Despite the evidence presented above, several studies have argued against the role of OLCs in the niche, citing the absence of HSPC changes either in genetic models associated with reduced OLC number or following OLC-specific deletion of HSPC regulators such as kit-ligand or CXCL12. Several experimental factors are likely to account for this discrepancy, including developmental adaptation when the genetic modification is present throughout the ontogeny or inability of genetic tools to target a specific subset within the OLC compartment that serves as a nodal point of the HSPC regulation: several studies suggest that immature OLCs are important for the niche function, while mature OLCs are dispensable.
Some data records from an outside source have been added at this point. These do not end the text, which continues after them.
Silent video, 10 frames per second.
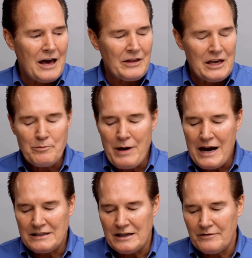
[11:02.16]
the
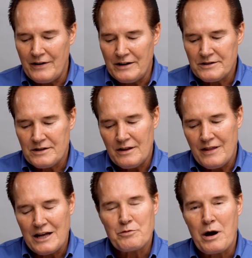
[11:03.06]
impacting events,
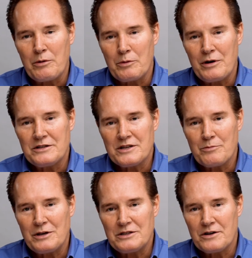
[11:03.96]
that's why we read
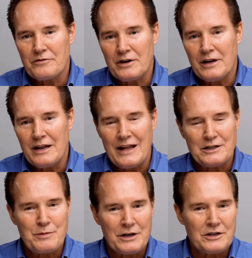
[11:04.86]
something different, and
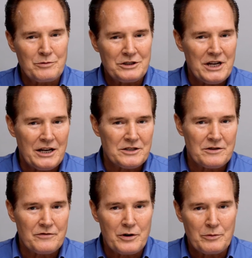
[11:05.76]
that's because we changed
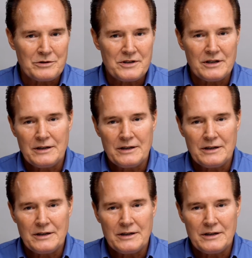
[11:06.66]
the frequency.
However, these latter cells appear to play a significant role in supporting lymphoid progenitors. They are critical for B-cell maturation, and osteocalcin-expressing cells regulate the production of T-competent progenitors (as shown in the following sections).
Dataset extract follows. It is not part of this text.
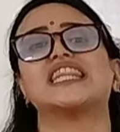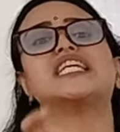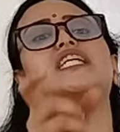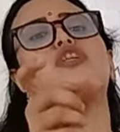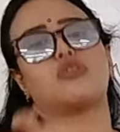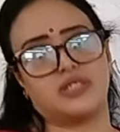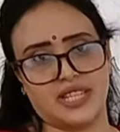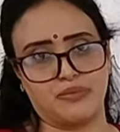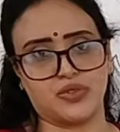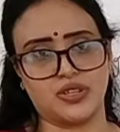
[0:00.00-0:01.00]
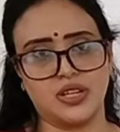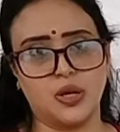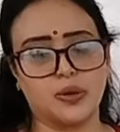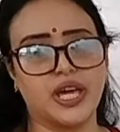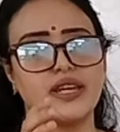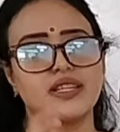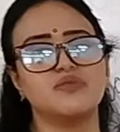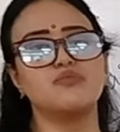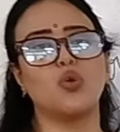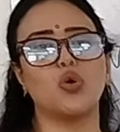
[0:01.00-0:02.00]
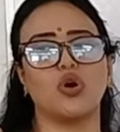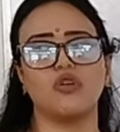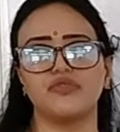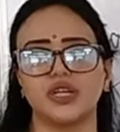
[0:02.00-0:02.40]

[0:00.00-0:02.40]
ethical concept. Okay, it is more of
Endothelial cells are known to secrete hematopoietic cytokines and express several adhesion molecules such as E-selectin, P-selectin, vascular cell adhesion molecule 1 (VCAM-1), and intercellular adhesion molecule 1 (ICAM-1) that have been shown to participate in cellular interactions within the HSPC niche. The existence of vascular niche for the HSPCs has been supported by in vivo imaging studies showing early homing of transplanted BM progenitors to specific subdomains of the vascular tree as well as by histologic assessment of the BM using CD150 antibody when HSPCs were found to be in close proximity to the BM sinusoids.
Endothelium-derived factors have diverse effects on HSPCs in vivo. For example, E-selectin (which is expressed exclusively in the endothelial cells) negatively regulates HSPC quiescence; consequently, HSPCs from E-selectin KO mice are more quiescent and resistant to irradiation. On the other hand, endothelial-specific deletion of SCF or CXCL12 leads to the respective reduction of the HSPC pool and loss of repopulating capacity. Similar changes are seen upon endothelial-specific deletion of Notch ligand Jagged 1, which in contrast to E-selectin, promotes HSPC quiescence. The heparin-binding growth factor, pleiotrophin, that is produced by sinusoidal endothelial cells also plays a role in the retention and self-renewal of HSPC in BM. It is not established that among endothelial subpopulations it is the arteriolar cells that secrete the predominant regulator of HSPC, SCF.